_Exercise requirements_.
From start to end, print the entire listing below exactly.

[[ Records for processing, beginning ]]

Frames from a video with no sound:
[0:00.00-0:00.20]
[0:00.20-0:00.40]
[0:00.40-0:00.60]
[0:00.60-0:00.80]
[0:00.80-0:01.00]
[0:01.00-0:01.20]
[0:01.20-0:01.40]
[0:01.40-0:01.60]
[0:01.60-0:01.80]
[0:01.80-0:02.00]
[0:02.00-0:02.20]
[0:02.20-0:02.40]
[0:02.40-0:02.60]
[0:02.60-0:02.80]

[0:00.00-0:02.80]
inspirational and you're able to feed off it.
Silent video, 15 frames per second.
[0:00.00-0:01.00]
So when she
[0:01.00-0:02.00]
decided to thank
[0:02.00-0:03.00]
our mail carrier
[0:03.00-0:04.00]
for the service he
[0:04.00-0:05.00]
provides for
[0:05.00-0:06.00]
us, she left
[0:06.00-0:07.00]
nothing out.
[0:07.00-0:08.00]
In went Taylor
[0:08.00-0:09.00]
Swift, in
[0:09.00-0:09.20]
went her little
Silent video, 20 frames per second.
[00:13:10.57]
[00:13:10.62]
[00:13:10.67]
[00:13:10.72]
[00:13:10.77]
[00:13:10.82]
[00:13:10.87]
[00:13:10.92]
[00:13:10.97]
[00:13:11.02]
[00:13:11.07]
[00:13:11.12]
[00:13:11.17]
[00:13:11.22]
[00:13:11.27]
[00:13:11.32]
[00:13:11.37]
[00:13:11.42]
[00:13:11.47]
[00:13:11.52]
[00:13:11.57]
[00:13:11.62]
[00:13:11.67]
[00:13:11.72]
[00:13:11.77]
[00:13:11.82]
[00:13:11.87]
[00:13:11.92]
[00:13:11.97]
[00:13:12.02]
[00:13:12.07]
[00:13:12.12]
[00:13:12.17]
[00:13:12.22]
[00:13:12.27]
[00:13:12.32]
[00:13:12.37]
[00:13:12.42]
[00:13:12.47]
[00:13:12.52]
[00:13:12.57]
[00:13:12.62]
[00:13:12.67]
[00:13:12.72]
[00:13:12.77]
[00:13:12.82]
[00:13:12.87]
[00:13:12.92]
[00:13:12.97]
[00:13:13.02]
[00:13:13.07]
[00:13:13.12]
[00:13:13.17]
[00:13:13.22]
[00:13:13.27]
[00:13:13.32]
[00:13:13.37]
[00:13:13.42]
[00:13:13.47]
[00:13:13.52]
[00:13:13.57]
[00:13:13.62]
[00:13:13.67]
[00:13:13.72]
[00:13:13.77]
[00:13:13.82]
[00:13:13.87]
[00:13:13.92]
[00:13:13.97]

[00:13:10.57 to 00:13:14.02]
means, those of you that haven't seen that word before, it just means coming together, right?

[[ Records for processing, end ]]

_Answer section_.
Frames from a video with no sound:
[0:00.00-0:00.20]
[0:00.20-0:00.40]
[0:00.40-0:00.60]
[0:00.60-0:00.80]
[0:00.80-0:01.00]
[0:01.00-0:01.20]
[0:01.20-0:01.40]
[0:01.40-0:01.60]
[0:01.60-0:01.80]
[0:01.80-0:02.00]
[0:02.00-0:02.20]
[0:02.20-0:02.40]
[0:02.40-0:02.60]
[0:02.60-0:02.80]

[0:00.00-0:02.80]
inspirational and you're able to feed off it.
Silent video, 15 frames per second.
[0:00.00-0:01.00]
So when she
[0:01.00-0:02.00]
decided to thank
[0:02.00-0:03.00]
our mail carrier
[0:03.00-0:04.00]
for the service he
[0:04.00-0:05.00]
provides for
[0:05.00-0:06.00]
us, she left
[0:06.00-0:07.00]
nothing out.
[0:07.00-0:08.00]
In went Taylor
[0:08.00-0:09.00]
Swift, in
[0:09.00-0:09.20]
went her little
Silent video, 20 frames per second.
[00:13:10.57]
[00:13:10.62]
[00:13:10.67]
[00:13:10.72]
[00:13:10.77]
[00:13:10.82]
[00:13:10.87]
[00:13:10.92]
[00:13:10.97]
[00:13:11.02]
[00:13:11.07]
[00:13:11.12]
[00:13:11.17]
[00:13:11.22]
[00:13:11.27]
[00:13:11.32]
[00:13:11.37]
[00:13:11.42]
[00:13:11.47]
[00:13:11.52]
[00:13:11.57]
[00:13:11.62]
[00:13:11.67]
[00:13:11.72]
[00:13:11.77]
[00:13:11.82]
[00:13:11.87]
[00:13:11.92]
[00:13:11.97]
[00:13:12.02]
[00:13:12.07]
[00:13:12.12]
[00:13:12.17]
[00:13:12.22]
[00:13:12.27]
[00:13:12.32]
[00:13:12.37]
[00:13:12.42]
[00:13:12.47]
[00:13:12.52]
[00:13:12.57]
[00:13:12.62]
[00:13:12.67]
[00:13:12.72]
[00:13:12.77]
[00:13:12.82]
[00:13:12.87]
[00:13:12.92]
[00:13:12.97]
[00:13:13.02]
[00:13:13.07]
[00:13:13.12]
[00:13:13.17]
[00:13:13.22]
[00:13:13.27]
[00:13:13.32]
[00:13:13.37]
[00:13:13.42]
[00:13:13.47]
[00:13:13.52]
[00:13:13.57]
[00:13:13.62]
[00:13:13.67]
[00:13:13.72]
[00:13:13.77]
[00:13:13.82]
[00:13:13.87]
[00:13:13.92]
[00:13:13.97]

[00:13:10.57 to 00:13:14.02]
means, those of you that haven't seen that word before, it just means coming together, right?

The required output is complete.